If three numbers form a line geometry, to facilitate the calculation, eg the number-number is the a / r, a, ar
Array geometry BERHINGGA TAK
Array geometry is not berhingga's Answer
U 1 + U 2 + U 3 + ..............................
¥
å Un = a + ar + ar ² .........................
n = 1
where n ® ¥ and -1 <1 so that r n ® 0
By using the formula the number of array geometry obtained:
Amount not berhingga ¥ S = a / (1-r)
Array geometry is not convergent berhingga will (have any number of) for -1 <1
Note:
a + ar + ar 2 + ar 3 + ar 4 + ....... ..........
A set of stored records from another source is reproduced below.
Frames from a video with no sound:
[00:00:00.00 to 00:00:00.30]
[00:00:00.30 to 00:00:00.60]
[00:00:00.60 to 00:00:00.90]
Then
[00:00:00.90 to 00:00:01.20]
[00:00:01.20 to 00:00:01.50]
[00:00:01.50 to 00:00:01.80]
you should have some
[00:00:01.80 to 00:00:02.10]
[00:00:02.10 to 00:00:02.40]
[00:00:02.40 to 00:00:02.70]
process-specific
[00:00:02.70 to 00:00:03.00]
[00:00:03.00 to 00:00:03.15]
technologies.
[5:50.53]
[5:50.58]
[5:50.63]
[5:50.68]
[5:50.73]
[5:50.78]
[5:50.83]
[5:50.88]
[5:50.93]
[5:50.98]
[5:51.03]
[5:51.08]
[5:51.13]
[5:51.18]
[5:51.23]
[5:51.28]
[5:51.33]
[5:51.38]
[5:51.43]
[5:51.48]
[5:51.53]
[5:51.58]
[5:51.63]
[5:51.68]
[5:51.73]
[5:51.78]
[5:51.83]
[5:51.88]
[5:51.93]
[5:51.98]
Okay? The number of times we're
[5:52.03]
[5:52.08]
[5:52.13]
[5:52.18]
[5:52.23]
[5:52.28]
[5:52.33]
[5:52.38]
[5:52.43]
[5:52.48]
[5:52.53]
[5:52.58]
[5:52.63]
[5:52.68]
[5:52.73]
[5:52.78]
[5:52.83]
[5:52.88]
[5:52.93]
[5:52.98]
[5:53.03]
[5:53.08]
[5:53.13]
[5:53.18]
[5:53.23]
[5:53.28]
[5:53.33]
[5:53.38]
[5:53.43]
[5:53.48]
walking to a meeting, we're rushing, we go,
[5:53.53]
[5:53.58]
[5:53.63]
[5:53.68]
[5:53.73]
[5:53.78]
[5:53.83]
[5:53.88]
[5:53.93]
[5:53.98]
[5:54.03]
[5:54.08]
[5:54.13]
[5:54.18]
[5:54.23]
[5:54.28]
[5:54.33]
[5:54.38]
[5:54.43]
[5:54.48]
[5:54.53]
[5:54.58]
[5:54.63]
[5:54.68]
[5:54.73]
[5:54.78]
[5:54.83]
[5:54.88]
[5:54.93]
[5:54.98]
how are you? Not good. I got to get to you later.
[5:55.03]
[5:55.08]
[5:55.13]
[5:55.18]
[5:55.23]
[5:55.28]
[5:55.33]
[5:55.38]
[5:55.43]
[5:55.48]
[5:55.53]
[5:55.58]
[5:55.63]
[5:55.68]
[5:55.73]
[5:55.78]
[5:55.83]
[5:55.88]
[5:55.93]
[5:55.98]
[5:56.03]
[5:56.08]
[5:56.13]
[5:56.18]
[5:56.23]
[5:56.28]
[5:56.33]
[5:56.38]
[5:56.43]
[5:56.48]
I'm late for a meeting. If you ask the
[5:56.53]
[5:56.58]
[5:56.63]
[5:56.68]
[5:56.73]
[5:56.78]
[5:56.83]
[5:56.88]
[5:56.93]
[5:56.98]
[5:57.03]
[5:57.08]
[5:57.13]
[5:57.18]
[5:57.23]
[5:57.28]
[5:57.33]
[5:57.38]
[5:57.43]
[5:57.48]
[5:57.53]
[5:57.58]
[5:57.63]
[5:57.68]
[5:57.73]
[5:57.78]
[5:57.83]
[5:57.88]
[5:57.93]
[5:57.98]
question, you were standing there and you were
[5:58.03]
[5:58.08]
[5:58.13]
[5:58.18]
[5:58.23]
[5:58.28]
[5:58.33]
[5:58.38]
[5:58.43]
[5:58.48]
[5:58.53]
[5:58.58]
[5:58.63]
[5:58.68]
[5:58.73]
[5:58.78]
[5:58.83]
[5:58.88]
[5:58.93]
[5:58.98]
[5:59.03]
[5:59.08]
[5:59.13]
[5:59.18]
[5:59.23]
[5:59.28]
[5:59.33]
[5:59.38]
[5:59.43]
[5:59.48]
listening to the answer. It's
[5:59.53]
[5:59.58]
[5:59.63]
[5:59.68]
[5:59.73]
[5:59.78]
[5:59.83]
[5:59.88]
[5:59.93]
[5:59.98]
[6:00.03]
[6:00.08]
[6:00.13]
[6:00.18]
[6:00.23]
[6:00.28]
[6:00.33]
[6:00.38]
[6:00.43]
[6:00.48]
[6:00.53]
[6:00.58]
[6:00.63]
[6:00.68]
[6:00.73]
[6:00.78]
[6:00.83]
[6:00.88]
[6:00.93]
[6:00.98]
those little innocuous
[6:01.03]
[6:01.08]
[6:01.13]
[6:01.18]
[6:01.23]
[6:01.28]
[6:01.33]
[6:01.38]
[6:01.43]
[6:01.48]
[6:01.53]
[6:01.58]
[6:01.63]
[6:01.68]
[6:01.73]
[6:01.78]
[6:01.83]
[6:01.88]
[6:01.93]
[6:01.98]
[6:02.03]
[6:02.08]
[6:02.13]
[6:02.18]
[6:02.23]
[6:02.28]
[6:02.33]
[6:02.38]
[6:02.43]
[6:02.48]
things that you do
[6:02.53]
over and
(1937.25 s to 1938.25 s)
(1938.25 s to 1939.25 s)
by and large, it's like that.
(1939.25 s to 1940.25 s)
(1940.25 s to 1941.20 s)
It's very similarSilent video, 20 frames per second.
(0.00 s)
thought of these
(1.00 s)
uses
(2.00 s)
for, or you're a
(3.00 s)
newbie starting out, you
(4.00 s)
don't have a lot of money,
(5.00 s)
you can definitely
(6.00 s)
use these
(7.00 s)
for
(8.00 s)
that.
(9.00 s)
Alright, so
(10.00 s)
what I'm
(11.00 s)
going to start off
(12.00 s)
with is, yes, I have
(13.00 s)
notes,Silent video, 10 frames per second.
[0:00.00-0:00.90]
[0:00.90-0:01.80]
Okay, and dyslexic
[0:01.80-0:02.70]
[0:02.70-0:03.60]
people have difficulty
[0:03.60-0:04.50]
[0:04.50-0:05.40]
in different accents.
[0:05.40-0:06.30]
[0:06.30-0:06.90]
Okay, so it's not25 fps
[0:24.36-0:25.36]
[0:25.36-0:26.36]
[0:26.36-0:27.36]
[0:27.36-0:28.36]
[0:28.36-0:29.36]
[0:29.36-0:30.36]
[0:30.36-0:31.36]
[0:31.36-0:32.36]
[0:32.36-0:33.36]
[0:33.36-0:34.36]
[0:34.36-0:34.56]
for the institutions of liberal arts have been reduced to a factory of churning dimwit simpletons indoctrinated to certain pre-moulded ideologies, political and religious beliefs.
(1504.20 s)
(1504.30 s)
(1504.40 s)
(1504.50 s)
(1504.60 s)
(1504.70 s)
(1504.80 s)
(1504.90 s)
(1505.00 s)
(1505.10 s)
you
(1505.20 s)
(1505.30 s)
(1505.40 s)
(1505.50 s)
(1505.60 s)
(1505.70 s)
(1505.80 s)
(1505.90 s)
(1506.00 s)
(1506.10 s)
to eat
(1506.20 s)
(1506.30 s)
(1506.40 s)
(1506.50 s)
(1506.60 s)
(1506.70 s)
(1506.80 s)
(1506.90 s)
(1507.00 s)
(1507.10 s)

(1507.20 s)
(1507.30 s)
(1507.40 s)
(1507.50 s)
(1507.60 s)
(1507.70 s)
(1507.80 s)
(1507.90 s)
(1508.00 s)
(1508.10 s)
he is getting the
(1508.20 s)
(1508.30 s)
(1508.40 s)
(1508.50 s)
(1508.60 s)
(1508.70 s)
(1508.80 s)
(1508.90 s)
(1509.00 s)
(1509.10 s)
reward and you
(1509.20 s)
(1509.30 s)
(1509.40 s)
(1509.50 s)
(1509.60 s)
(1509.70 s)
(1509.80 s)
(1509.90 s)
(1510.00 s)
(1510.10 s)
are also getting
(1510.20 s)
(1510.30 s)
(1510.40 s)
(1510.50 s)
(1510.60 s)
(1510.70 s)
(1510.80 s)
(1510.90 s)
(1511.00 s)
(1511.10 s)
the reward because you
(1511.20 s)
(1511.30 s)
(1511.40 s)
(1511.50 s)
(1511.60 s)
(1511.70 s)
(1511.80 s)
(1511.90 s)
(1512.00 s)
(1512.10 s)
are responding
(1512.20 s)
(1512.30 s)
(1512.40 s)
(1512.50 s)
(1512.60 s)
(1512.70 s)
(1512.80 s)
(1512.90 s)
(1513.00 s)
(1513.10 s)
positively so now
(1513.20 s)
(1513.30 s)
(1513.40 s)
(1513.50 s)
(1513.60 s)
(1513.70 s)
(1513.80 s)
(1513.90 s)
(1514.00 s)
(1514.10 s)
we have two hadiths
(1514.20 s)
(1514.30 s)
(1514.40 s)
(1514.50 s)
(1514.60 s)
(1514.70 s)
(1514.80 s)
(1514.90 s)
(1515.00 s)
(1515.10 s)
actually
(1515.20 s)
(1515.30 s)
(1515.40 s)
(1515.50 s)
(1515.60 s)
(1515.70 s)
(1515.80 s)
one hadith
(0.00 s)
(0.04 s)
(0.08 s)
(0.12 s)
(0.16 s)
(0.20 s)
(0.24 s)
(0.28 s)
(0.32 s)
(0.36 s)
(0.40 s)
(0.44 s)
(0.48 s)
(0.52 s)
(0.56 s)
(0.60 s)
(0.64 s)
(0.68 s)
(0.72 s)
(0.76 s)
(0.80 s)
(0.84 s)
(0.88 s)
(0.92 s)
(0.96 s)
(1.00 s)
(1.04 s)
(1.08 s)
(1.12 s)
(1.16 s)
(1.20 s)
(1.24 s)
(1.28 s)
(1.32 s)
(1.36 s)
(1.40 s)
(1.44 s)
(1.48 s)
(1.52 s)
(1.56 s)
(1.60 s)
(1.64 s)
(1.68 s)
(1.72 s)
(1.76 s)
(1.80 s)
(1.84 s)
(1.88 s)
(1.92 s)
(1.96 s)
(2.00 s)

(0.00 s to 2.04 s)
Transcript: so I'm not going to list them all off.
The number of tribes in the odd position
a + ar 2 + ar 4 + ....... odd S = a / (1-r ²)
The number of tribes in the whole
a + ar 3 + ar + 5 ...... even S = ar / 1-r ²
Obtained the relationship: S even / odd S = r
USE
Calculation TUNGGAL INTEREST (Interest is calculated based on the initial capital)
M 0, M 1, M 2, M n .............,
M 1 = M 0 + P/100 (1) M 0 = (1 + P/100 (1)) M 0
M 2 = M 0 + P/100 (2) M 0 = (1 + P/100 (2)) M 0
M n = M 0 + P/100 (n) ® M 0 M n = (1 + P/100 (n)) M 0
Calculation BUNGA compound (Interest is calculated based on the capital last)
M 0, M 1, M 2, M n ..........,
M 1 = M 0 + P/100. M 0 = (1 + P/100) M 0
M 2 = (1 + P/100) M 0 + P/100 (1 + P/100) M 0 = (1 + P/100) (1 + P/100) M 0
= (1 + P/100) 0 M ²
Mn = (1 + P/100) n M 0
Description:
M 0 = initial capital
M n = n the period after the Capital
p = Percent per period or interest rate
n = Number of
Note:
Compound interest formula can also be used for plant growth, the development of bacteria (p> 0) and also for shortening the engine, radio active material shedding (p <0).